▶ [Work to be completed] Return the lines of the data below, from the one containing "[4:19.20-4:20.20]" through the very last, exactly and with both ends included; no pictures.
>>>>>
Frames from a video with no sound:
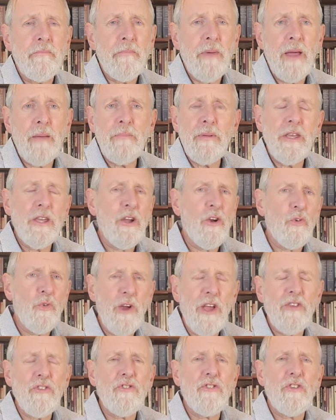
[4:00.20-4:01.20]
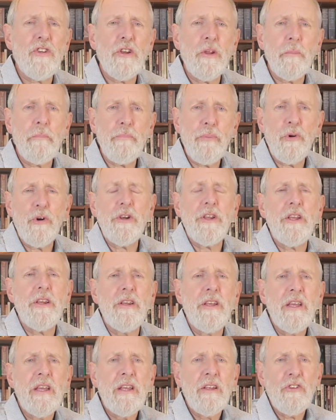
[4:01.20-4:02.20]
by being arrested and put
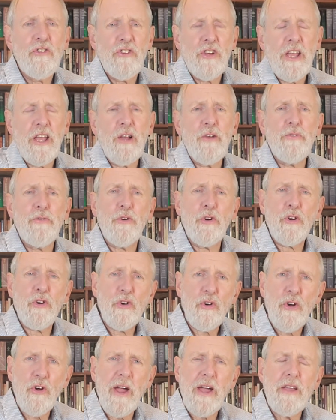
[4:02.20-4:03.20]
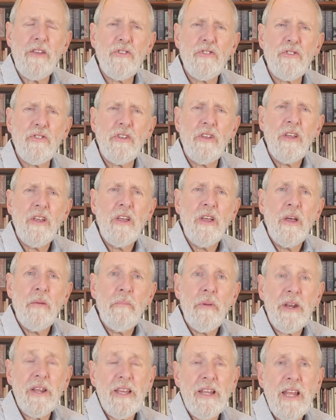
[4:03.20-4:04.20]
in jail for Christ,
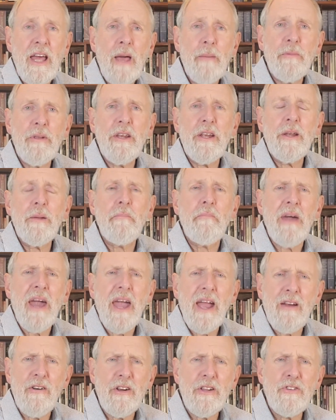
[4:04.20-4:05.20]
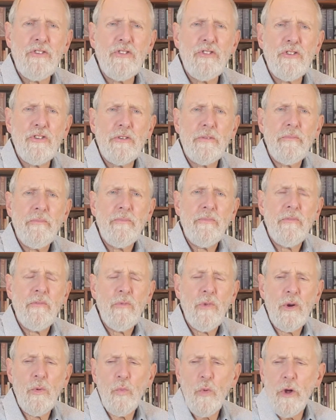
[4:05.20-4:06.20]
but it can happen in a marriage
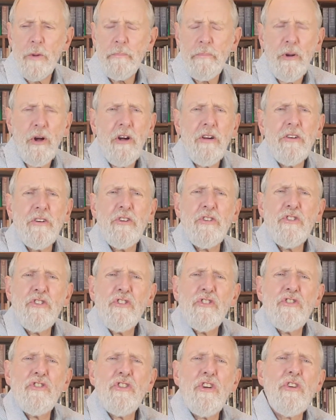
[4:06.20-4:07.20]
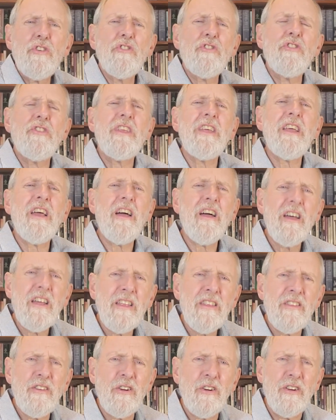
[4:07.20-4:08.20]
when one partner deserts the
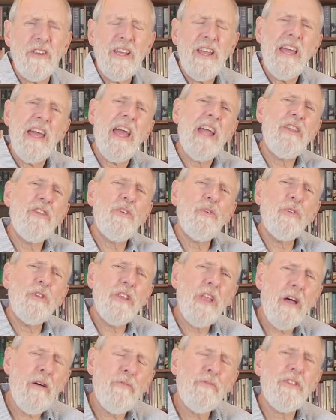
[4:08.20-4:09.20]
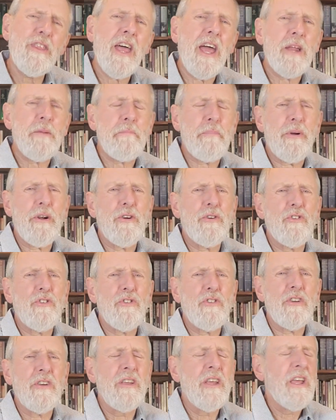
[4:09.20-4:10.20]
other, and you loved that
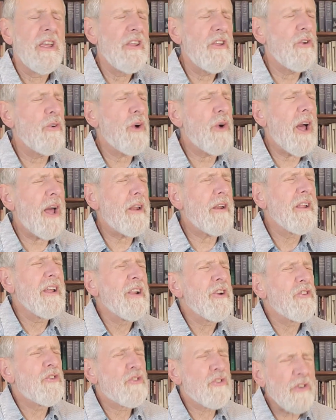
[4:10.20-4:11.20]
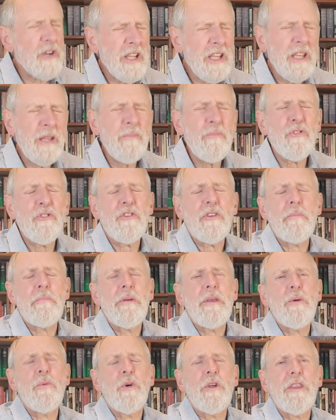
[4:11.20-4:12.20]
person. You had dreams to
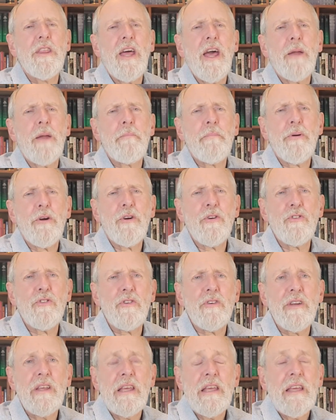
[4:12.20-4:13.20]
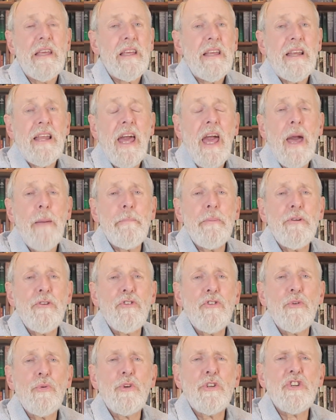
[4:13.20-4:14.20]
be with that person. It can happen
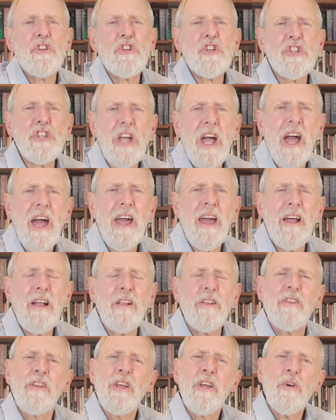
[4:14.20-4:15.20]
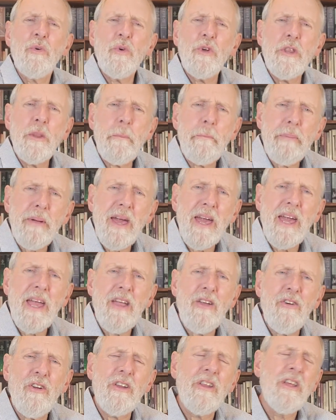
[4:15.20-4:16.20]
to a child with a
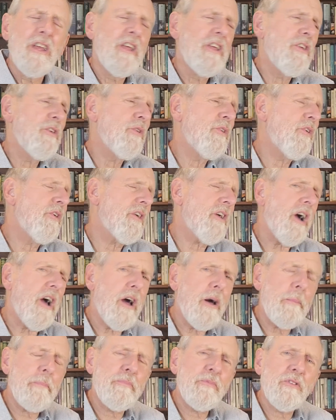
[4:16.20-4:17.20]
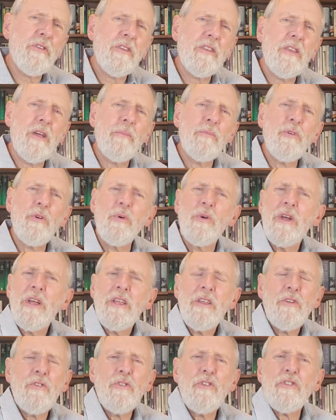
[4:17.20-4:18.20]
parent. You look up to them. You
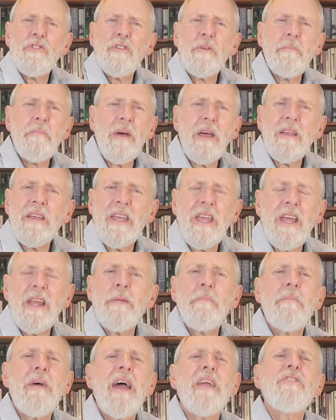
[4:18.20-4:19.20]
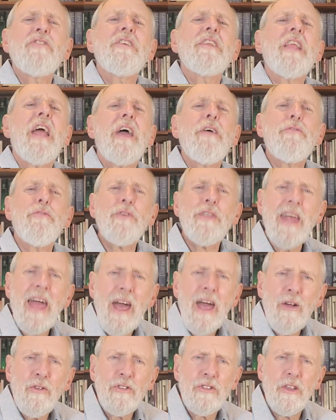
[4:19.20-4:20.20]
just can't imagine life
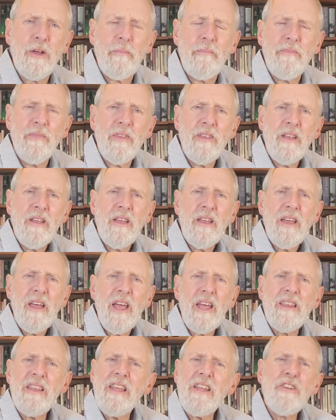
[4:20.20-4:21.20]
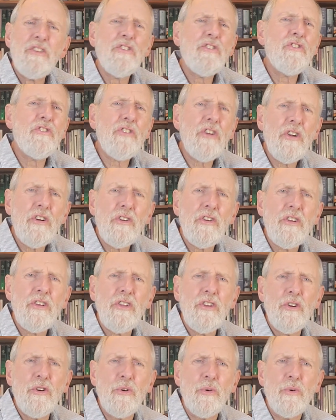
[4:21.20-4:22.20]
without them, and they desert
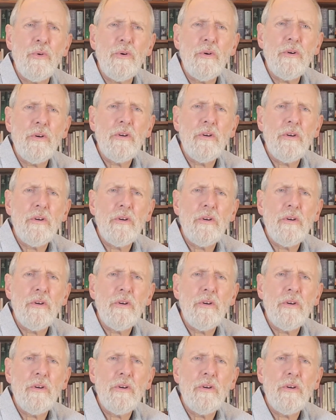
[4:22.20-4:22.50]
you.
<<<<<
▶ [Expected answer]
[4:19.20-4:20.20]
just can't imagine life
[4:20.20-4:21.20]
[4:21.20-4:22.20]
without them, and they desert
[4:22.20-4:22.50]
you.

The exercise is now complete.